[Opening Data supplied section]

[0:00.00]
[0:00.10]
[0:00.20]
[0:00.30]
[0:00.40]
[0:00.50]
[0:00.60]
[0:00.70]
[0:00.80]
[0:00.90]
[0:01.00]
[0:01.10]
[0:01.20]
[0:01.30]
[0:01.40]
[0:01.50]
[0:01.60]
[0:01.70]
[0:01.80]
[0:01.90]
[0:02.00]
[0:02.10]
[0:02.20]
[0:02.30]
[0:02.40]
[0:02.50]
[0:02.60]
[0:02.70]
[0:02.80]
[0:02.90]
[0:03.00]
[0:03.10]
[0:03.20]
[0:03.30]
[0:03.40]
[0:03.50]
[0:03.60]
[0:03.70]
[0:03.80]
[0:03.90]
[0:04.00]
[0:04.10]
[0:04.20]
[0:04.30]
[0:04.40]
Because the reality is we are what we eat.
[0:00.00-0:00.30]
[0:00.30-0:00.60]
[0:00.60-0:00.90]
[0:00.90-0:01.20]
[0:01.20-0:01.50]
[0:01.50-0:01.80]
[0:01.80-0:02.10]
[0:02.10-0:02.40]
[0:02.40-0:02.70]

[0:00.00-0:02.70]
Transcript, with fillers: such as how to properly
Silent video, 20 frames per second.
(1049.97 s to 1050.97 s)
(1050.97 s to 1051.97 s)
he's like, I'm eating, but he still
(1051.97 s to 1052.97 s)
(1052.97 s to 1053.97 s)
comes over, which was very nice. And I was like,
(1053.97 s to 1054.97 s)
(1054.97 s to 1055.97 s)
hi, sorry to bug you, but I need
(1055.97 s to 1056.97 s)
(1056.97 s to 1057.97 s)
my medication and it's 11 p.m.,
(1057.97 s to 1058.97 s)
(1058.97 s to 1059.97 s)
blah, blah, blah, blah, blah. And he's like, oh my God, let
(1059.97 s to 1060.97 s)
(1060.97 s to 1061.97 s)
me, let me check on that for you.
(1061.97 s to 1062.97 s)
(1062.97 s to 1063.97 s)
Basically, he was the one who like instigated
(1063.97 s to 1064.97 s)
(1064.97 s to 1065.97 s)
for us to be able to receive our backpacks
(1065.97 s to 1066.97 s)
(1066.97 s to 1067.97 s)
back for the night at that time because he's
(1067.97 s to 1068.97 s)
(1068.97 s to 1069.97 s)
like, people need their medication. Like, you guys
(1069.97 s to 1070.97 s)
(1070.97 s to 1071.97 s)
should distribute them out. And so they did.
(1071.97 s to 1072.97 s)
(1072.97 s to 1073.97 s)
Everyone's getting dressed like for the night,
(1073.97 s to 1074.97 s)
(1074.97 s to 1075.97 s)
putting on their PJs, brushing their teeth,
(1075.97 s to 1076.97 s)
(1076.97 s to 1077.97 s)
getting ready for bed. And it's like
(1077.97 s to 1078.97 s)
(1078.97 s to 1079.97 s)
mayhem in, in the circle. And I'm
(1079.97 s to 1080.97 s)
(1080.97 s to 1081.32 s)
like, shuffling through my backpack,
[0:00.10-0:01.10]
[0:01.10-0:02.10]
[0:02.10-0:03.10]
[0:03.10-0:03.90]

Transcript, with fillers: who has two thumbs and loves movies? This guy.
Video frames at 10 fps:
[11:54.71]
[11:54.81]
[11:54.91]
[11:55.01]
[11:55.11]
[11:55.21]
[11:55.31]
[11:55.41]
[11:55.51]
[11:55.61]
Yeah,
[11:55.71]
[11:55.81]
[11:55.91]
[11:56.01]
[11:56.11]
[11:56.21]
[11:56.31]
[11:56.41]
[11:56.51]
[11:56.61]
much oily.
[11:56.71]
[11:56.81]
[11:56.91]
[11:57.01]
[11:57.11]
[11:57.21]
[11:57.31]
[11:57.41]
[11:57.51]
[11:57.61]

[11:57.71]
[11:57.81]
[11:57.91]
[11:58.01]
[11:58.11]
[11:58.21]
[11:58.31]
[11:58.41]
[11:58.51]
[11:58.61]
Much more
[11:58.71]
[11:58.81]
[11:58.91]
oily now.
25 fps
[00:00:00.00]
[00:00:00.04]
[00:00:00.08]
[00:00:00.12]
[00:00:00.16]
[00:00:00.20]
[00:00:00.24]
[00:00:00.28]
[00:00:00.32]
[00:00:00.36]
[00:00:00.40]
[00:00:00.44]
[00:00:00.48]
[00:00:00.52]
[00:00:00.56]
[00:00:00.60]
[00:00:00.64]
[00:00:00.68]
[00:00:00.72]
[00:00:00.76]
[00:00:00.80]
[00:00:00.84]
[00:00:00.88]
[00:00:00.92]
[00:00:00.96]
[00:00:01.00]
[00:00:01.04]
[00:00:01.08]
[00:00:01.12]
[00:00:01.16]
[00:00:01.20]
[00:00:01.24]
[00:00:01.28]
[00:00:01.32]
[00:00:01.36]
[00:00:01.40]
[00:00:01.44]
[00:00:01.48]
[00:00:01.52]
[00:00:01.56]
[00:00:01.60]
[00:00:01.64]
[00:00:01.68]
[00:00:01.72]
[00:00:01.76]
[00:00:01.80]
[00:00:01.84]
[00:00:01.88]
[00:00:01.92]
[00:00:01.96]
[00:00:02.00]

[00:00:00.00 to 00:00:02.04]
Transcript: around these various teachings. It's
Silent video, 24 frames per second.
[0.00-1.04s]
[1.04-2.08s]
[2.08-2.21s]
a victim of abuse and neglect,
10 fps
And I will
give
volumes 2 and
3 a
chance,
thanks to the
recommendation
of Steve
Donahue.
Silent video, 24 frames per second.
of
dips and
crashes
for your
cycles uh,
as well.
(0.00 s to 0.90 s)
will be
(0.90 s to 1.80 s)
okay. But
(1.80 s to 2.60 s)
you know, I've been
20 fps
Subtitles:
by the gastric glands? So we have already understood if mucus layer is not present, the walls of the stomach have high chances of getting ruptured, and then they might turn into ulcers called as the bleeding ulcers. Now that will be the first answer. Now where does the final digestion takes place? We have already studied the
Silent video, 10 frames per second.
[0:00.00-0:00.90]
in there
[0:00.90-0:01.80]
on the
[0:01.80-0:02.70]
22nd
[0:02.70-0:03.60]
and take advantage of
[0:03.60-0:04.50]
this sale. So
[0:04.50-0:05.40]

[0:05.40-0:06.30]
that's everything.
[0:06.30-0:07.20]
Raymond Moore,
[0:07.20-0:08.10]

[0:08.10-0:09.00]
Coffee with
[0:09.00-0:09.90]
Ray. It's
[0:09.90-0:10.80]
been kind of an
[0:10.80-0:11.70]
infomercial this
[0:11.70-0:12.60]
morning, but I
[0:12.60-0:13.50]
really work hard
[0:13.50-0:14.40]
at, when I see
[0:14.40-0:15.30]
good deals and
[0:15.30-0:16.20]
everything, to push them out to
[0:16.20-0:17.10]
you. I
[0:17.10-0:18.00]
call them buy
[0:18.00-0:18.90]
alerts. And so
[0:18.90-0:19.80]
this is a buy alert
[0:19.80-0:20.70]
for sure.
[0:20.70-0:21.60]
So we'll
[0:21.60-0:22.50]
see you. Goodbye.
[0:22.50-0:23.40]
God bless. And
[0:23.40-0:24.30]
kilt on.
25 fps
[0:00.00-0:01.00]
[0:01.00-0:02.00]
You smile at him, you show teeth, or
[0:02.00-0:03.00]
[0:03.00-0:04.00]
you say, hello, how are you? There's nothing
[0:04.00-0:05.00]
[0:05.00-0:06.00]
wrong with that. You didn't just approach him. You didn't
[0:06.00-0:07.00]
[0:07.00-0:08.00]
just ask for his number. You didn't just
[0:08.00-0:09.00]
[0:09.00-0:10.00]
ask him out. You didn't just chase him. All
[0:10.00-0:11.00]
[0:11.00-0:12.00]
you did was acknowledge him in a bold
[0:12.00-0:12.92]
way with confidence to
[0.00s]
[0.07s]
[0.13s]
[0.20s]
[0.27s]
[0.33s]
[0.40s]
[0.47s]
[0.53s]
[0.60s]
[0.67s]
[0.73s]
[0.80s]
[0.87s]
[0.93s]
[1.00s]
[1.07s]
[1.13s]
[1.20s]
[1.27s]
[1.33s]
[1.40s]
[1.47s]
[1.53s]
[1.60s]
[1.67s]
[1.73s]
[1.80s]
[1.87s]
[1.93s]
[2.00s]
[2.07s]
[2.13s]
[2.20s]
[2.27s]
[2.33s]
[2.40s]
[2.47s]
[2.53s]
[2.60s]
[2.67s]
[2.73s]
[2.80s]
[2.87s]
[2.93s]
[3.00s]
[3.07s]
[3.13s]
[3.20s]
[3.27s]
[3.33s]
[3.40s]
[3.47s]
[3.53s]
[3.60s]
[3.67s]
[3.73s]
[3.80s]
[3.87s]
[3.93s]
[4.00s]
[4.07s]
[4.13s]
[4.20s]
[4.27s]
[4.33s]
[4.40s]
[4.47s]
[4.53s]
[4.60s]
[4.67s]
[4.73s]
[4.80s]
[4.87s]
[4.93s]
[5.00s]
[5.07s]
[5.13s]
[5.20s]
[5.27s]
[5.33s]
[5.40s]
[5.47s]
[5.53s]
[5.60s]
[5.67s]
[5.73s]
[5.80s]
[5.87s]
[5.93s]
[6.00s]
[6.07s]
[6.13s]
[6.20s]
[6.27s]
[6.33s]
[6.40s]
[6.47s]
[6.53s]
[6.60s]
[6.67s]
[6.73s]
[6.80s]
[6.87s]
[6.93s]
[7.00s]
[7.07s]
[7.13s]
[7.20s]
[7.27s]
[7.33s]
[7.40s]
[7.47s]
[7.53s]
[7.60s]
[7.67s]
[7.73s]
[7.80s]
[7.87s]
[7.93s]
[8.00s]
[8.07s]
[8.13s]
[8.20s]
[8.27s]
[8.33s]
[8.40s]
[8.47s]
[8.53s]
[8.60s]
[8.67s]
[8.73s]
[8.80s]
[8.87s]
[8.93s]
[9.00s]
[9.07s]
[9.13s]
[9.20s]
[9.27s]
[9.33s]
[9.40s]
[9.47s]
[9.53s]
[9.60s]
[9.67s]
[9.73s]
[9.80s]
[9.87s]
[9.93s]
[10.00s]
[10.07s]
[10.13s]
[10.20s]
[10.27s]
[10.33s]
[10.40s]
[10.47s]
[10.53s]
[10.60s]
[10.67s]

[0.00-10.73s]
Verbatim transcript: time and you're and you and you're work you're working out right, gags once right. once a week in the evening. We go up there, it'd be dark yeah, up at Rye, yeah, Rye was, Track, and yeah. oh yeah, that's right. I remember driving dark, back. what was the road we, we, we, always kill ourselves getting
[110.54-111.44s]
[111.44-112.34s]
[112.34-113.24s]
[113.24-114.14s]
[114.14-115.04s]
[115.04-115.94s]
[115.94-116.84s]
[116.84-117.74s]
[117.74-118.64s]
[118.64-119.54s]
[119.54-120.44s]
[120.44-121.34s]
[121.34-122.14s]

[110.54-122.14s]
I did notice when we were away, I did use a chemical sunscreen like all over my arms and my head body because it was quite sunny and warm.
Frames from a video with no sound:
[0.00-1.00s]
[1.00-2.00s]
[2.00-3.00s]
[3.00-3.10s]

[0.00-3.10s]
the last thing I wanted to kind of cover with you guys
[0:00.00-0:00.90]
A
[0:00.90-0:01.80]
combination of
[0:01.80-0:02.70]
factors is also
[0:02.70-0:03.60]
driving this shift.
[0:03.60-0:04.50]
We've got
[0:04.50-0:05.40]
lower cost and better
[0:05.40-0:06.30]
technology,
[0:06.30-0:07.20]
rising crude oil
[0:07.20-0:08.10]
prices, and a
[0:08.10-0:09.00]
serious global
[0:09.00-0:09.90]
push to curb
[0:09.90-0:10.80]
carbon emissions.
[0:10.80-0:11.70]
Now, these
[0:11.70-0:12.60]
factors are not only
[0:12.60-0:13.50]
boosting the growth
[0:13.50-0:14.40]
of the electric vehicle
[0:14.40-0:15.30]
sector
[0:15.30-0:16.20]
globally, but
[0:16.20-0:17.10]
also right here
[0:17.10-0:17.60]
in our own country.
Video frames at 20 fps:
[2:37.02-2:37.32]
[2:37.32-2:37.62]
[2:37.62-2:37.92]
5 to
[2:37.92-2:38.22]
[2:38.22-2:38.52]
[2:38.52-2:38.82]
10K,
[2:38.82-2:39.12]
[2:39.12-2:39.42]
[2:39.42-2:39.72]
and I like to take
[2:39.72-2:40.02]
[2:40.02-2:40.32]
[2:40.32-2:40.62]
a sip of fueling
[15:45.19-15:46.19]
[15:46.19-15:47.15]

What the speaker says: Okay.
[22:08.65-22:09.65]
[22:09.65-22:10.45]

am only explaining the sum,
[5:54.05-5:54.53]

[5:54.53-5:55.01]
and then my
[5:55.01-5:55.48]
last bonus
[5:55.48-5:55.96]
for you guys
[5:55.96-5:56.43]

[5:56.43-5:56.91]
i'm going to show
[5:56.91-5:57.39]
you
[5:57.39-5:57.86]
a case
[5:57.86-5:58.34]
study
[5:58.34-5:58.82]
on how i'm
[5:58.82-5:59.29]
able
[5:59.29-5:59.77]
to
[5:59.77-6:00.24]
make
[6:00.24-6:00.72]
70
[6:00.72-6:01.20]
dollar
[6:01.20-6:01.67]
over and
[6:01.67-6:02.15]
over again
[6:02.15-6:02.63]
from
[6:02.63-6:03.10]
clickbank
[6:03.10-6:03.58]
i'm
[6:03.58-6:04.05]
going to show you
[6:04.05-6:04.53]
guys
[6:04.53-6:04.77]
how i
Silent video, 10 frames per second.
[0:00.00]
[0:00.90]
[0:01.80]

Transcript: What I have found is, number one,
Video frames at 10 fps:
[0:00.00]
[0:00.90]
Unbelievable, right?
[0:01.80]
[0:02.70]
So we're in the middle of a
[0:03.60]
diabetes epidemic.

[Closing Data supplied section]

▶ Work task: Only the lines holding "fillers" are wanted, so copy each of them from the material.

▶ Your solution:
Transcript, with fillers: such as how to properly
Transcript, with fillers: who has two thumbs and loves movies? This guy.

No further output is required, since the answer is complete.